Since the rising of graphene, boron nitride monolayers have been deeply studied due to their structural similarity with the former. A hexagonal graphene-like boron–carbon–nitrogen (h-BCN) monolayer was synthesized recently using bis-BN cyclohexane (B₂N₂C₂H₁₂) as a precursor molecule. Herein, we investigated the electronic and structural properties of this novel BCN material, in the presence of single-atom (boron, carbon, or nitrogen) vacancies, by employing density functional theory calculations. The stability of these vacancy-endowed structures is verified from cohesion energy calculations. Results showed that a carbon atom vacancy strongly distorts the lattice leading to breaking on its planarity and bond reconstructions. The single-atom vacancies induce the appearance of flat midgap states. A significant degree of charge localization takes place in the vicinity of these defects. It was observed a spontaneous magnetization only for the boron-vacancy case, with a magnetic dipole moment about 0.87 μ _B .Our calculations predicted a direct electronic bandgap value of about 1.14eV. Importantly, this bandgap value is intermediate between gapless graphene and insulating hexagonal boron nitride.

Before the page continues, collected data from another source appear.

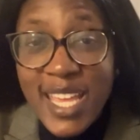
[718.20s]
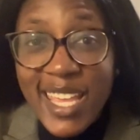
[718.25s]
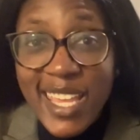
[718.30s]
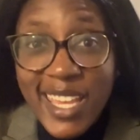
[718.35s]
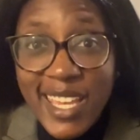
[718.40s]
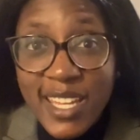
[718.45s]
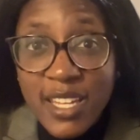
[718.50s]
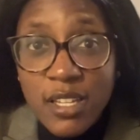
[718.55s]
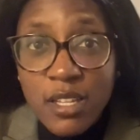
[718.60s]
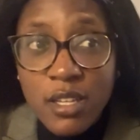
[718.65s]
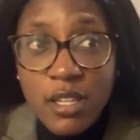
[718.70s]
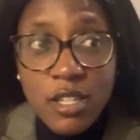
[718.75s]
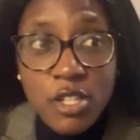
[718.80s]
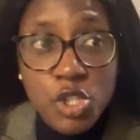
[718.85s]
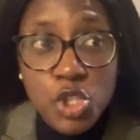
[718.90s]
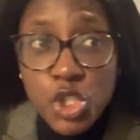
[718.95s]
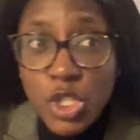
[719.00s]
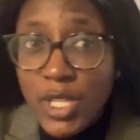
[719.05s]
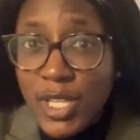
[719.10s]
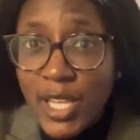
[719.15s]
in
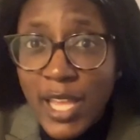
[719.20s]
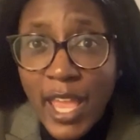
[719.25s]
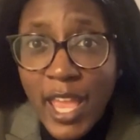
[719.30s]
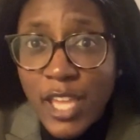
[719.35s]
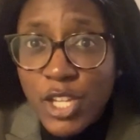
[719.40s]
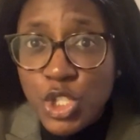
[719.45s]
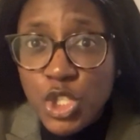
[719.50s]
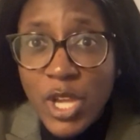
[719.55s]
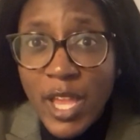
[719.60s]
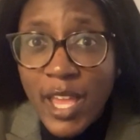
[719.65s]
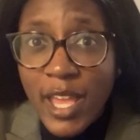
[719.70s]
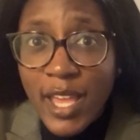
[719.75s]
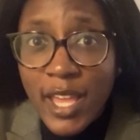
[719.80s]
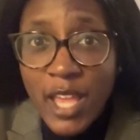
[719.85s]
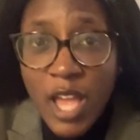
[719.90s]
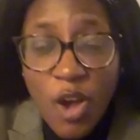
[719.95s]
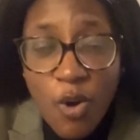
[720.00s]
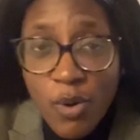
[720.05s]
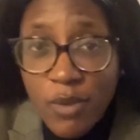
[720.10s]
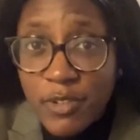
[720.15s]
GHA,
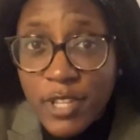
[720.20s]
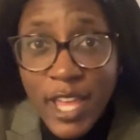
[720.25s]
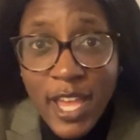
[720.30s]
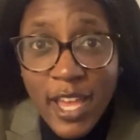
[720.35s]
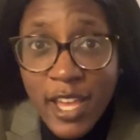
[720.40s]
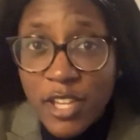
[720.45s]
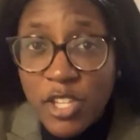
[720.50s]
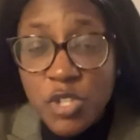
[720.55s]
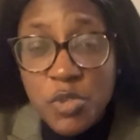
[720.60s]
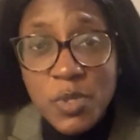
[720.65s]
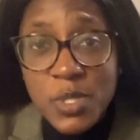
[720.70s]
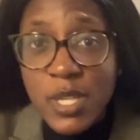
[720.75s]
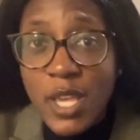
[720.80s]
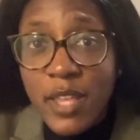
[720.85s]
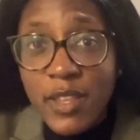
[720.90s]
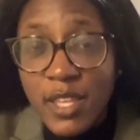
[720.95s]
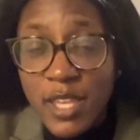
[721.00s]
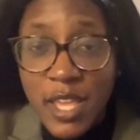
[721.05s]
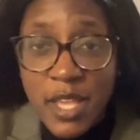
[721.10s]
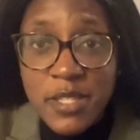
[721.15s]
however the heck you say
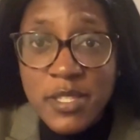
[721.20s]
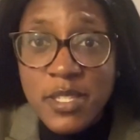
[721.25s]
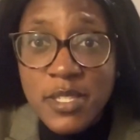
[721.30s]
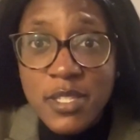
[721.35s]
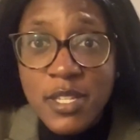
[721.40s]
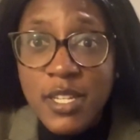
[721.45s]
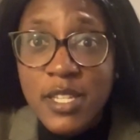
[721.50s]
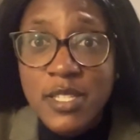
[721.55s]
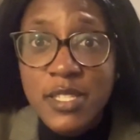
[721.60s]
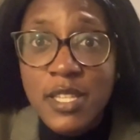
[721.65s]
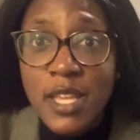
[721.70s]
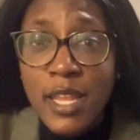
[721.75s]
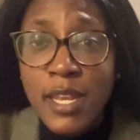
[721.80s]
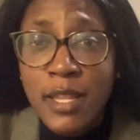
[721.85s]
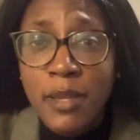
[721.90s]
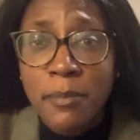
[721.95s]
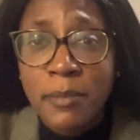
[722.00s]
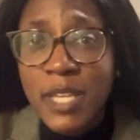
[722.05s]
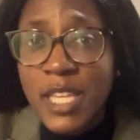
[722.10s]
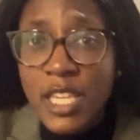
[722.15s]
the Kansas City
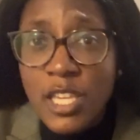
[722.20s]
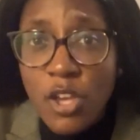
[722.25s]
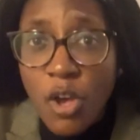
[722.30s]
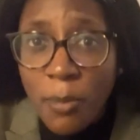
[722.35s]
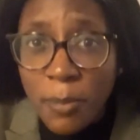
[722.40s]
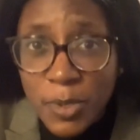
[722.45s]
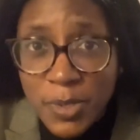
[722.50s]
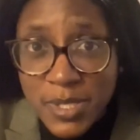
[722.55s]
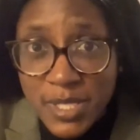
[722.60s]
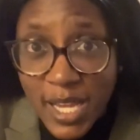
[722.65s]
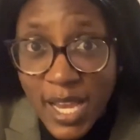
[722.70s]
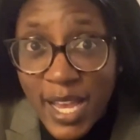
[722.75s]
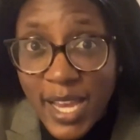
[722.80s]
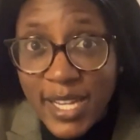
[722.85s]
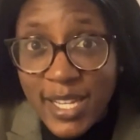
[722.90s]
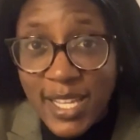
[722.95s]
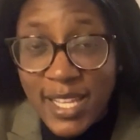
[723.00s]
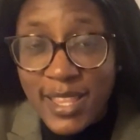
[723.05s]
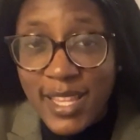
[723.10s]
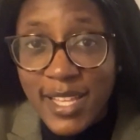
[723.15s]
Stadium. He almost
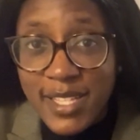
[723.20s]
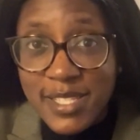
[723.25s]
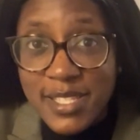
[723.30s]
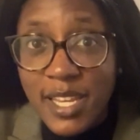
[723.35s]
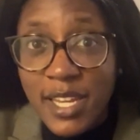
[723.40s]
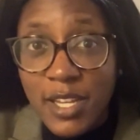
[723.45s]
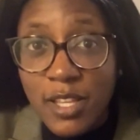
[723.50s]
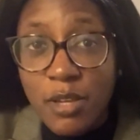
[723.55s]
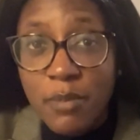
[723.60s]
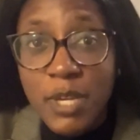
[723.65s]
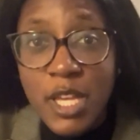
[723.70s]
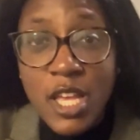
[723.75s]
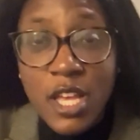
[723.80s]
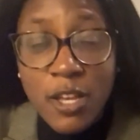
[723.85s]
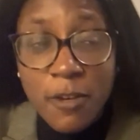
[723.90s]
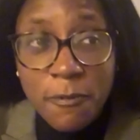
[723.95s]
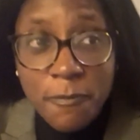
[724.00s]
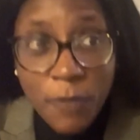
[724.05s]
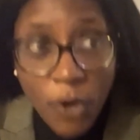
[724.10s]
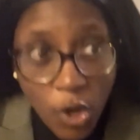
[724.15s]
died in that stadium,
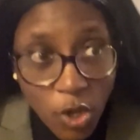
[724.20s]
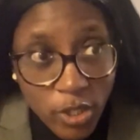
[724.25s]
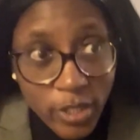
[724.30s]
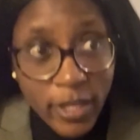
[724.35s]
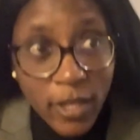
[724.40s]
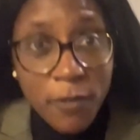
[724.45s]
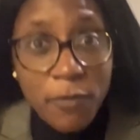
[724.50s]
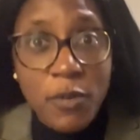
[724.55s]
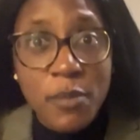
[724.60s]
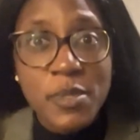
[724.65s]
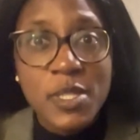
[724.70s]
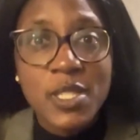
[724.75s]
falling from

自石墨烯兴起以来，氮化硼单层因其与前者的结构相似而得到深入研究。最近使用双 BN 环己烷 (B ₂ N ₂ C ₂ H ₁₂) 作为前体分子。在此，我们通过采用密度泛函理论计算研究了这种新型 BCN 材料在存在单原子（硼、碳或氮）空位的情况下的电子和结构特性。这些空位结构的稳定性通过内聚能计算得到验证。结果表明，碳原子空位强烈扭曲晶格，导致其平面性和键重建的破坏。单原子空位导致平坦中带隙状态的出现。在这些缺陷附近发生显着程度的电荷定位。仅在硼空位情况下观察到自发磁化，磁偶极矩约为 0.87 μ _B .我们的计算预测了大约 1.14eV 的直接电子带隙值。重要的是，该带隙值介于无间隙石墨烯和绝缘六方氮化硼之间。